Assuming that the Board has reasonable cause to believe that a violation has occurred, respondent questions the right of the Board to an injunction, citing the fact that Eagle has not been harmed, that the machines represent an infinitesimal portion of Intertype’s operations, and that respondent will suffer “serious injury” as the result of an injunction. The Court in applying the usual equity considerations, has concluded that there are *782considerations to be weighed other than those set forth by the respondent.

The labor dispute between respondent and Intertype has resulted in the closing down of all operations at Intertype’s plant at Furman Street, and thus the picketing of the secondary employer adds very little to the economic impact of the strike, particularly if the stored machines are an “infinitesimal part” of Intertype’s business. Moreover, if the picketing is illegal, Eagle is prevented from completing its contractual obligations with Intertype, which in turn is prevented from making shipments as required by its orders from foreign dealers.
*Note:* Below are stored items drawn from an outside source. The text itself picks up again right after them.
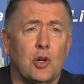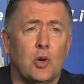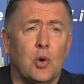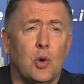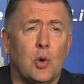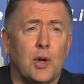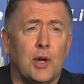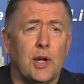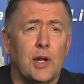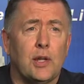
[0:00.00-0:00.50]

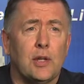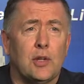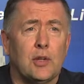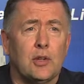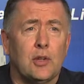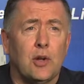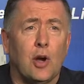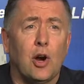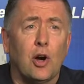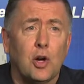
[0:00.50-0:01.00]

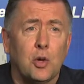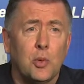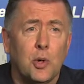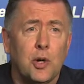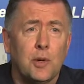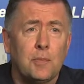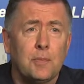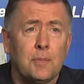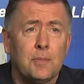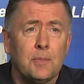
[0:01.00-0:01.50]
corrugated
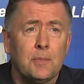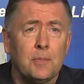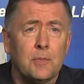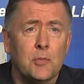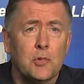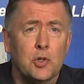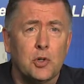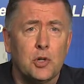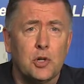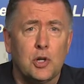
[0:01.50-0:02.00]
hardware.
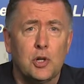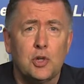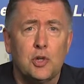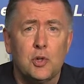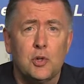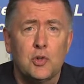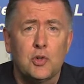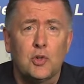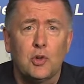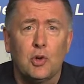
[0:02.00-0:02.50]
So you can
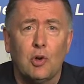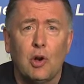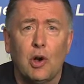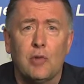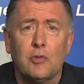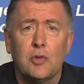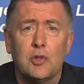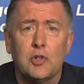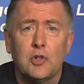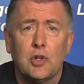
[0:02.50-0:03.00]
use
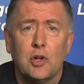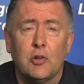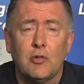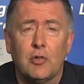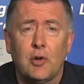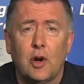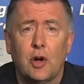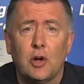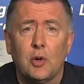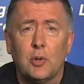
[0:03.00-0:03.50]
off-the-shelf
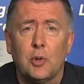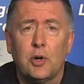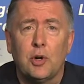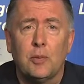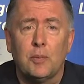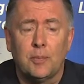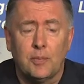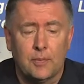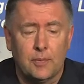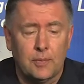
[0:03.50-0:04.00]
hardware.
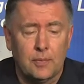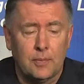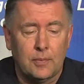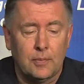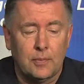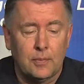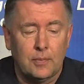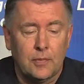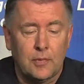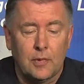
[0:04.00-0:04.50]

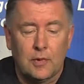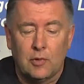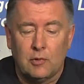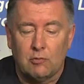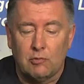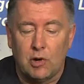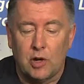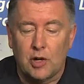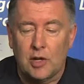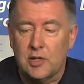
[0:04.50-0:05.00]

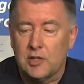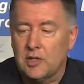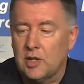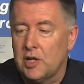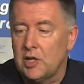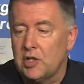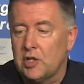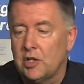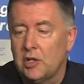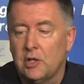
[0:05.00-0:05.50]

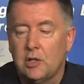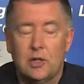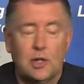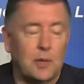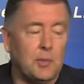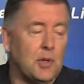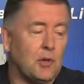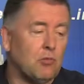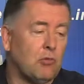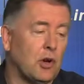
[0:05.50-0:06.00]
Ruggedization,
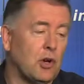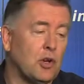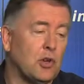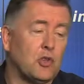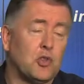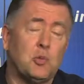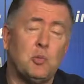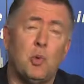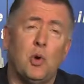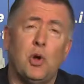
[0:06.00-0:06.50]
running
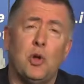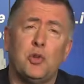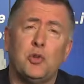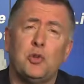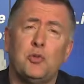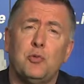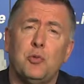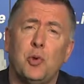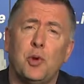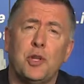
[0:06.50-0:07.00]
small
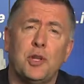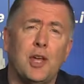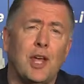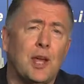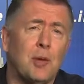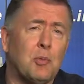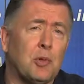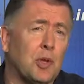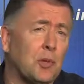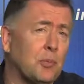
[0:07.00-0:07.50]
240 cable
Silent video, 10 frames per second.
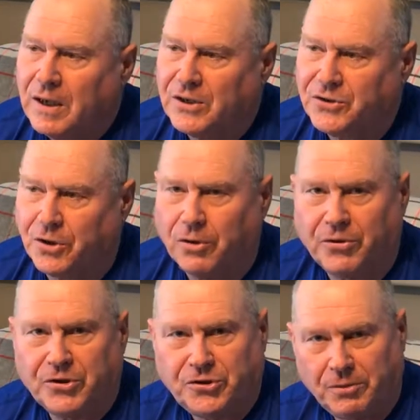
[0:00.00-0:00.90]
And so
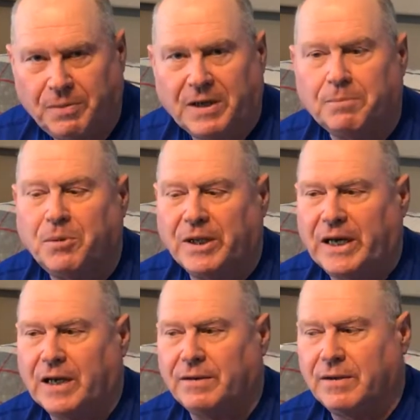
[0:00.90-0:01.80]
there should be a
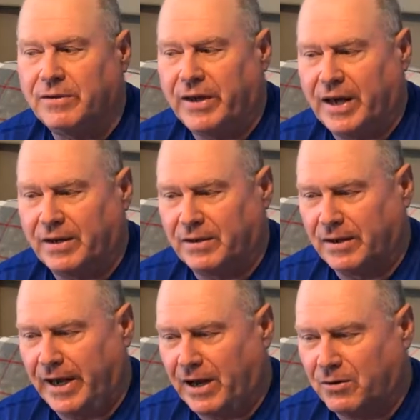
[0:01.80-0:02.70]
plan that
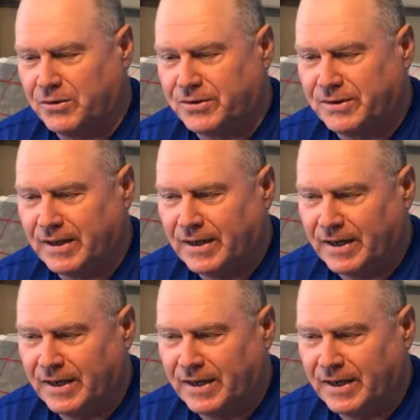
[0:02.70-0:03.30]
allows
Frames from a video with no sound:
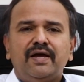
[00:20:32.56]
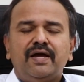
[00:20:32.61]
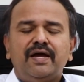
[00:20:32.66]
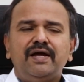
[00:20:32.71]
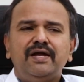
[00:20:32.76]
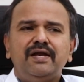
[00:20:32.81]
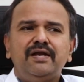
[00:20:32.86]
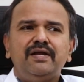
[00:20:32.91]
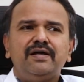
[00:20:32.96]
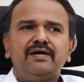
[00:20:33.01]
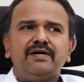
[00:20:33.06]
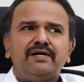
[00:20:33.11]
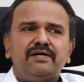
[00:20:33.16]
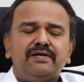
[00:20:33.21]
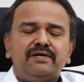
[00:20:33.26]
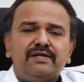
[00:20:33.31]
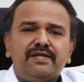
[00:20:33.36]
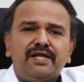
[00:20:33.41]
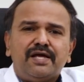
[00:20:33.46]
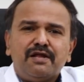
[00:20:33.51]
And
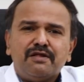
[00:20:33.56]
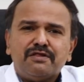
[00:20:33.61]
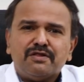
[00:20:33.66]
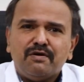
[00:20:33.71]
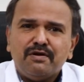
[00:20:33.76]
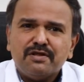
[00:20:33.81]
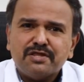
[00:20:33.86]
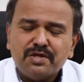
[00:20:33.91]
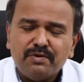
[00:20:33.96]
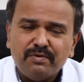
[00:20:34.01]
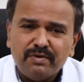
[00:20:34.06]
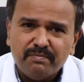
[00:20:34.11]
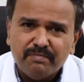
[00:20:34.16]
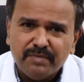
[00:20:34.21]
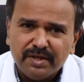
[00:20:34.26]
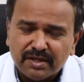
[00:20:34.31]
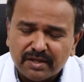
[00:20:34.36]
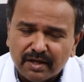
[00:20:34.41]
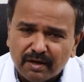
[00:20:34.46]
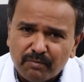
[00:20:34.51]
there is also a
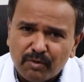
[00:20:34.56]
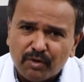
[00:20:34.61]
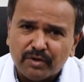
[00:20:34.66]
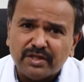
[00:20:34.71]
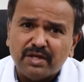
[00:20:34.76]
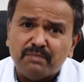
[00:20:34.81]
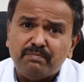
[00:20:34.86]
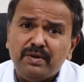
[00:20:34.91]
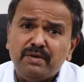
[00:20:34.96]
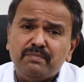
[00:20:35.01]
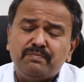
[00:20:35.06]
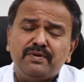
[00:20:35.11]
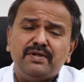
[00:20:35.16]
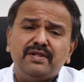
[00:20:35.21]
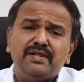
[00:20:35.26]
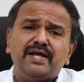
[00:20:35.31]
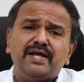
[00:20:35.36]
myth among the people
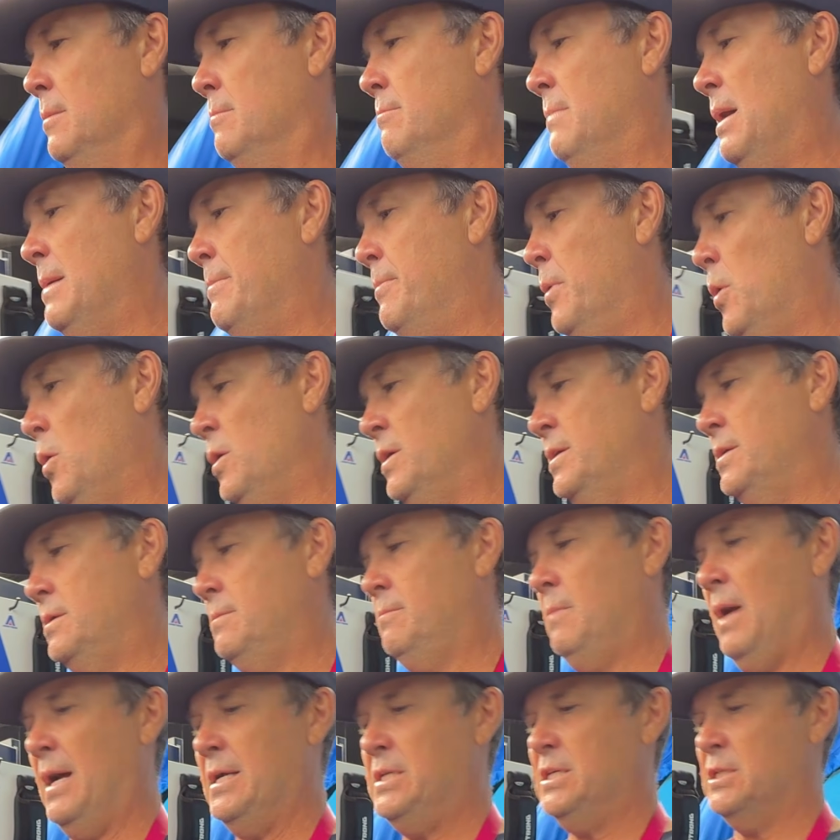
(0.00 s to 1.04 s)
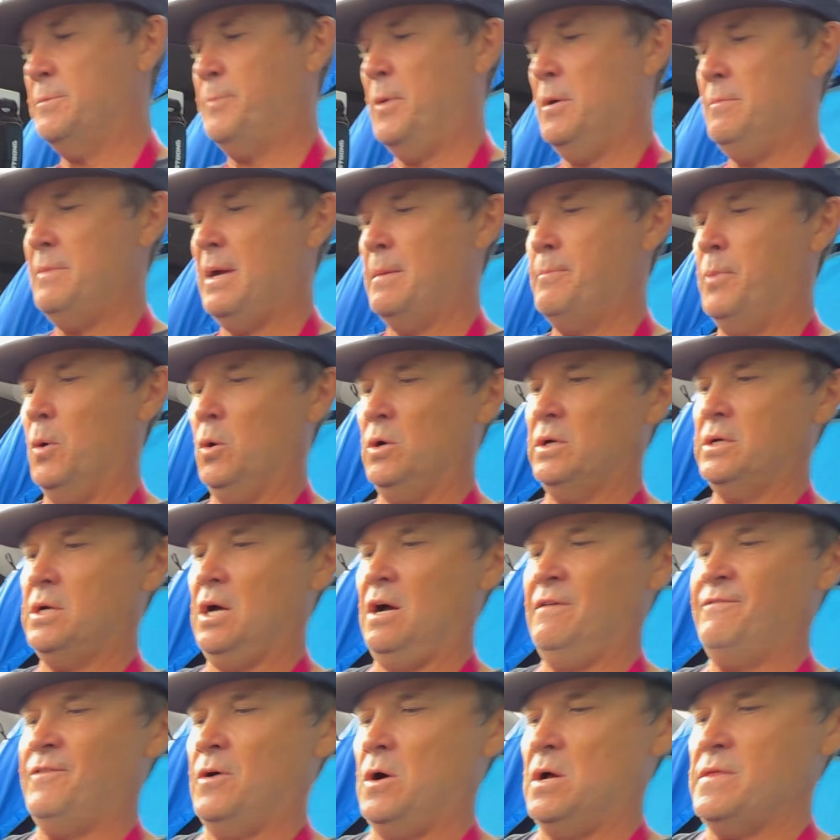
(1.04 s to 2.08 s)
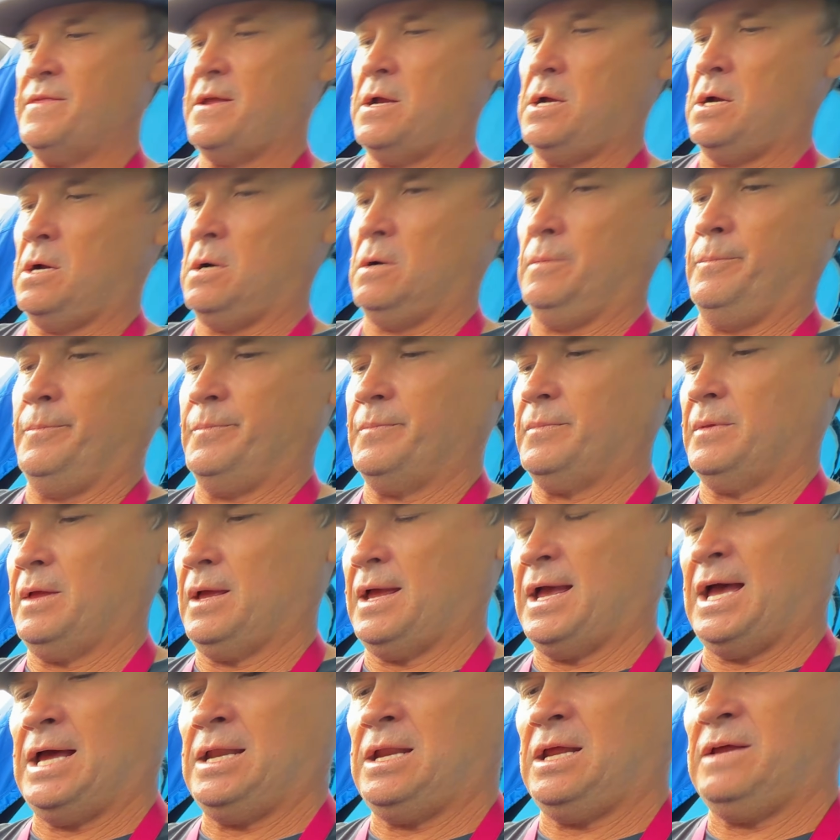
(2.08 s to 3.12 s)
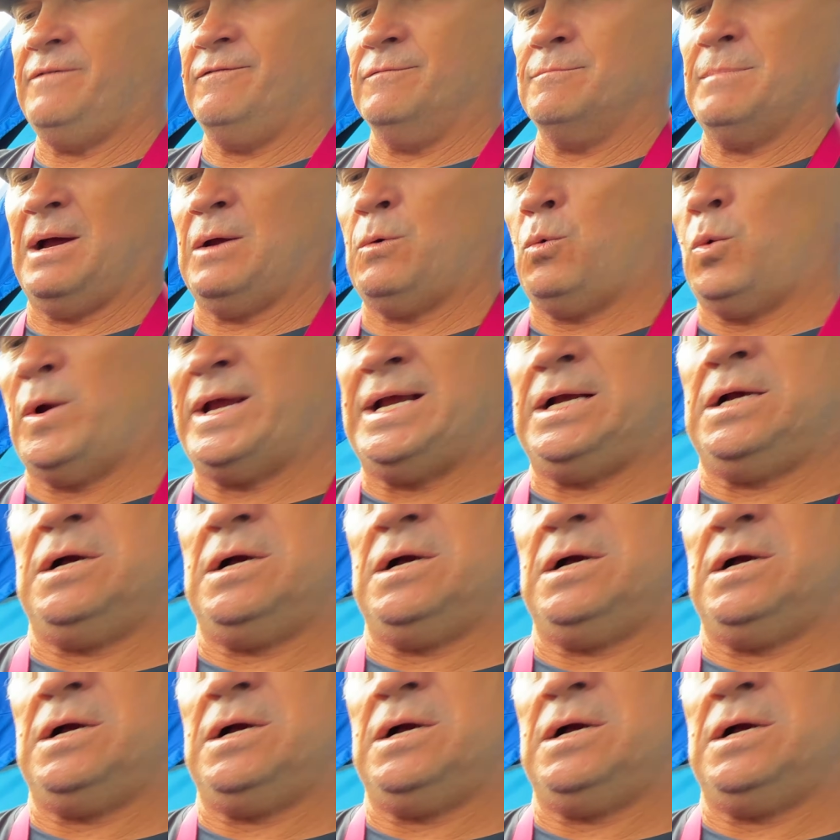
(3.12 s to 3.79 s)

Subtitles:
my board. I just put my board cuff on there, and even my wing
The Court finds that the Board had reasonable cause to believe that the respondent has engaged in, and is engaging in, a violation of the Act and accordingly concludes that a temporary injunction should be issued pursuant to Section 10 (l) of the Act. Findings of Fact and Conclusions of Law have been signed in accordance with the foregoing.

. Although, such an injunction may be granted under Section 10 (Z) of the Act only if the Court finds that there is reasonable cause to believe that the charge is true, it is not necessary that the Court find that, in fact, there has been such a violation of the Act. Douds v. Milk Drivers & Dairy Employees Union, 2 Cir., 1957, 248 F.2d 534, 538; Madden v. International Organization, etc., 7 Cir., 1958, 259 F.2d 312, cert. den. 358 U.S. 909, 79 S.Ct. 236, 3 L.Ed.2d 229.

. Intertype’s shipments exceed $6,000,000 annually and consist of approximately 400 machines. Intertype’s merchandise stored with Eagle consists of nine (9) machines with an approximate value of $110,000. The storage charges with respect thereto represent no more than l/10th of 1% of Eagle’s business.

. See Respondent’s Memorandum of Law, p. 12.